KAML
is designed to predict genetic values using genome-wide or chromosome-wide SNPs for either simple traits that controlled by a limited number of major genes or complex traits that influenced by many polygenes with minor effects. In brief, KAML
provides a flexible assumption to accommodate traits of various genetic architectures and incorporates pseudo-QTNs as fixed effect terms and a trait-specific random effect term under the LMM framework. The model parameters are optimized using the information of bootstrap strategy based GWAS results in a parallel accelerated machine learning procedure combing cross-validation, grid search and bisection algorithms. For more statistical methods under the BLUP Framework please see our developed package HIBLUP
(https://www.hiblup.com).
KAML
is developed by Lilin Yin with the help of Haohao Zhang, and Xiaolei Liu* at the Huazhong(Central China) Agricultural University.
If you have any bug reports or questions, please feed back 👉here👈, or send email to xiaoleiliu@mail.hzau.edu.cn
Yin, L., Zhang, H., Zhou, X. et al. KAML: improving genomic prediction accuracy of complex traits using machine learning determined parameters. Genome Biol 21, 146 (2020). https://doi.org/10.1186/s13059-020-02052-w
📫 HIBLUP: Versatile and easy-to-use GS toolbox. | 🍀 SIMER: data simulation for life science and breeding. |
🏊 hibayes: A Bayesian-based GWAS and GS tool. | 🏔️ IAnimal: an omics knowledgebase for animals. |
📮 rMVP: Efficient and easy-to-use GWAS tool. | 📊 CMplot: A drawing tool for genetic analyses. |
KAML
is written in R language, it is recommended to link MKL (Math Kernel Library) or OpenBLAS with R for fast computing with big data (see how to link MKL with R), because the BLAS/LAPACK library can be accelerated automatically in multi-threads, which would significantly reduce computational time.
(1) KAML
can be installed with "devtools" by using the following R codes:
#if "devtools" isn't installed, please "install.packages(devtools)" first.
devtools::install_github("YinLiLin/KAML")
(2) If you get trouble in installing "devtools", try to install it locally as following:
# install required packages first
R> pkg <- c("RcppArmadillo", "RcppEigen", "RcppProgress", "bigmemory", "gaston", "RhpcBLASctl")

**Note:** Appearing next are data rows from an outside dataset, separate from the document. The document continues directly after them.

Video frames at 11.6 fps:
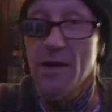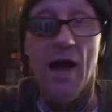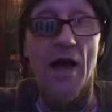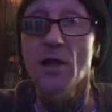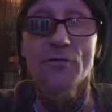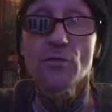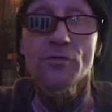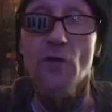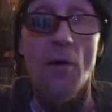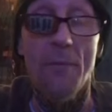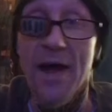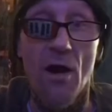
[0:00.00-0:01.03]
I love you with
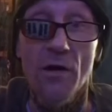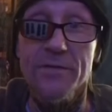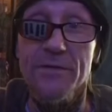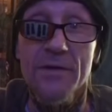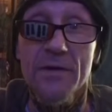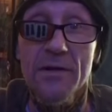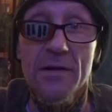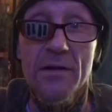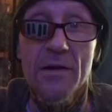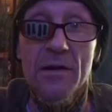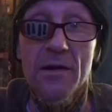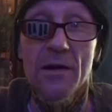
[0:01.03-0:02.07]
all my heart.
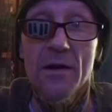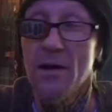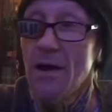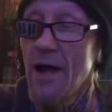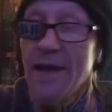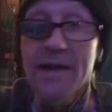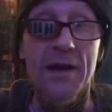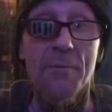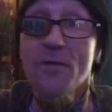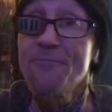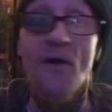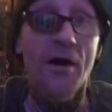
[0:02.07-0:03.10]
And not a
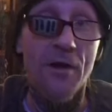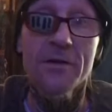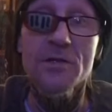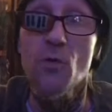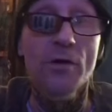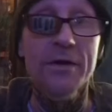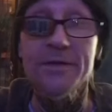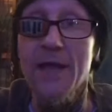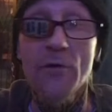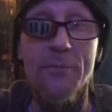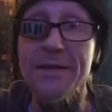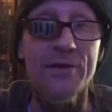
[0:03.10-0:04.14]
motherfucker in this world could
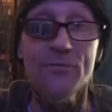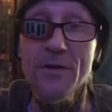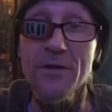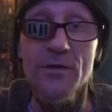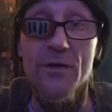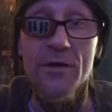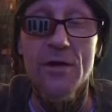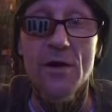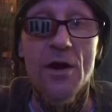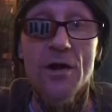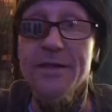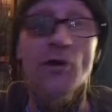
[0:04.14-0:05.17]
tell me different,
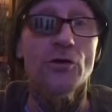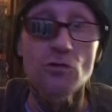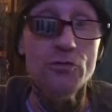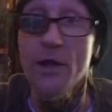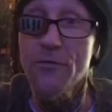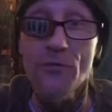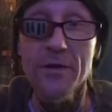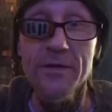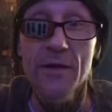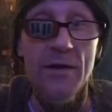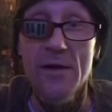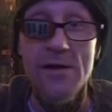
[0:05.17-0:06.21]
tell you different,
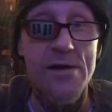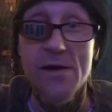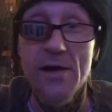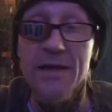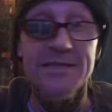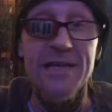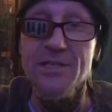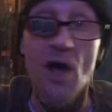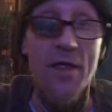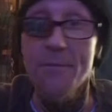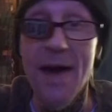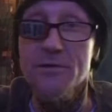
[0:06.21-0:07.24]
because that's
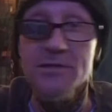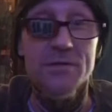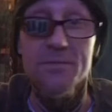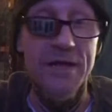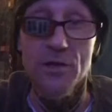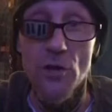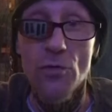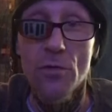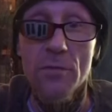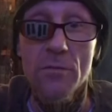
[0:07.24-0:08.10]
all that matters is me and you.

R> new.pkg <- pkg[!(pkg %in% installed.packages()[,"Package"])]
R> if(length(new.pkg)) install.packages(new.pkg)
shell$ git clone https://github.com/YinLiLin/KAML
shell$ R CMD INSTALL KAML
After installed successfully, the KAML
package can be loaded by typing
library(KAML)
Typing ?KAML
could get the details of all parameters. Some related functions (Data preparation) for KAML
could be refered to our developed GWAS package rMVP (https://github.com/XiaoleiLiuBio/rMVP).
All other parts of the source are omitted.